ASSIGNMENT: Provide an exact copy of the data, excluding the images.

[Collected data entries]
=== Section Start ===

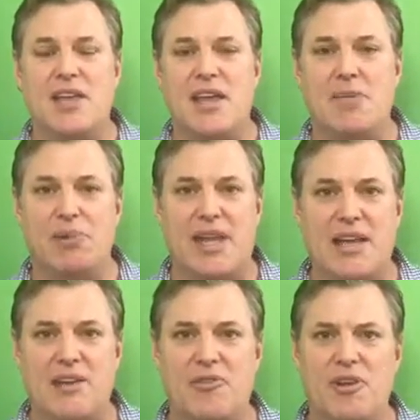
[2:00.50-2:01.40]
a
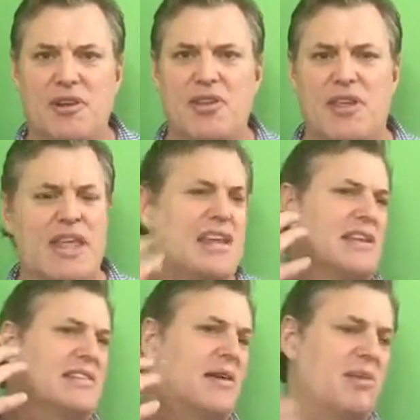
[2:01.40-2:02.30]
plaintiff and
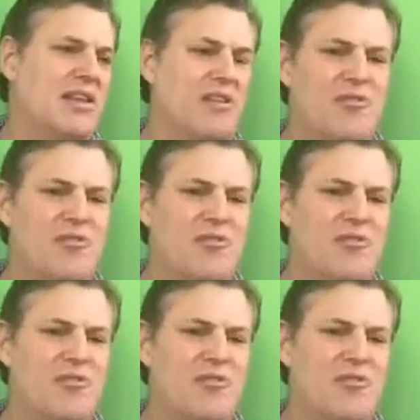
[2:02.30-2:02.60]
hitting somebody in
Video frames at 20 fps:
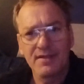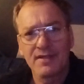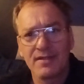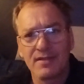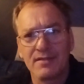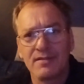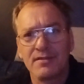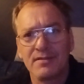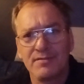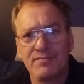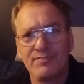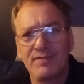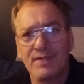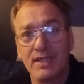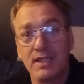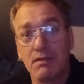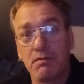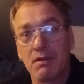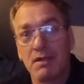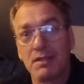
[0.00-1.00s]
the
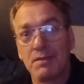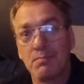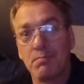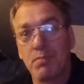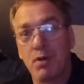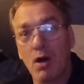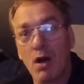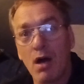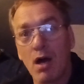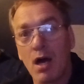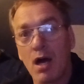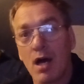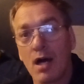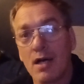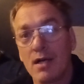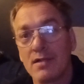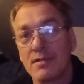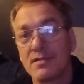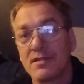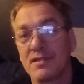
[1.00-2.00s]
video on
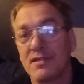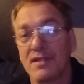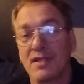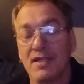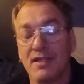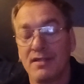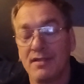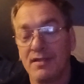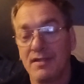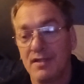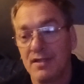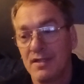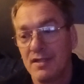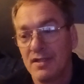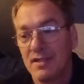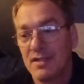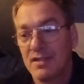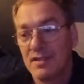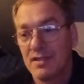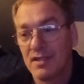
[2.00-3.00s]
pause, and then
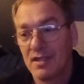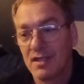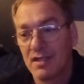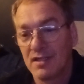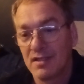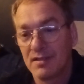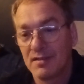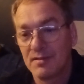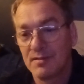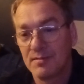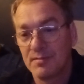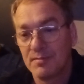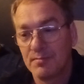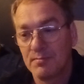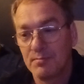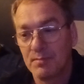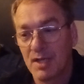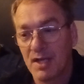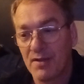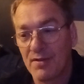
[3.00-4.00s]
my
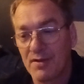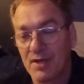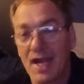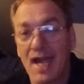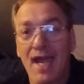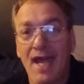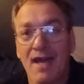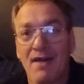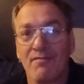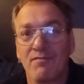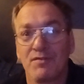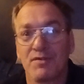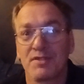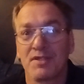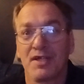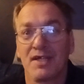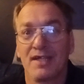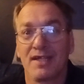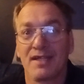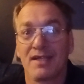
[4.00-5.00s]
other half was
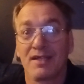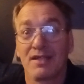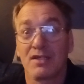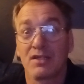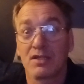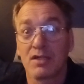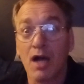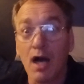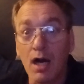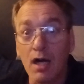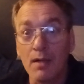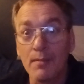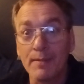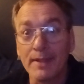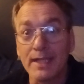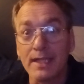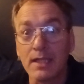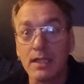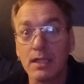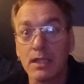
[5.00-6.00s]
like, call
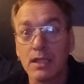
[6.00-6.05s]
me.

=== Section End ===

EXERCISE ANSWER:
[2:00.50-2:01.40]
a
[2:01.40-2:02.30]
plaintiff and
[2:02.30-2:02.60]
hitting somebody in
Video frames at 20 fps:
[0.00-1.00s]
the
[1.00-2.00s]
video on
[2.00-3.00s]
pause, and then
[3.00-4.00s]
my
[4.00-5.00s]
other half was
[5.00-6.00s]
like, call
[6.00-6.05s]
me.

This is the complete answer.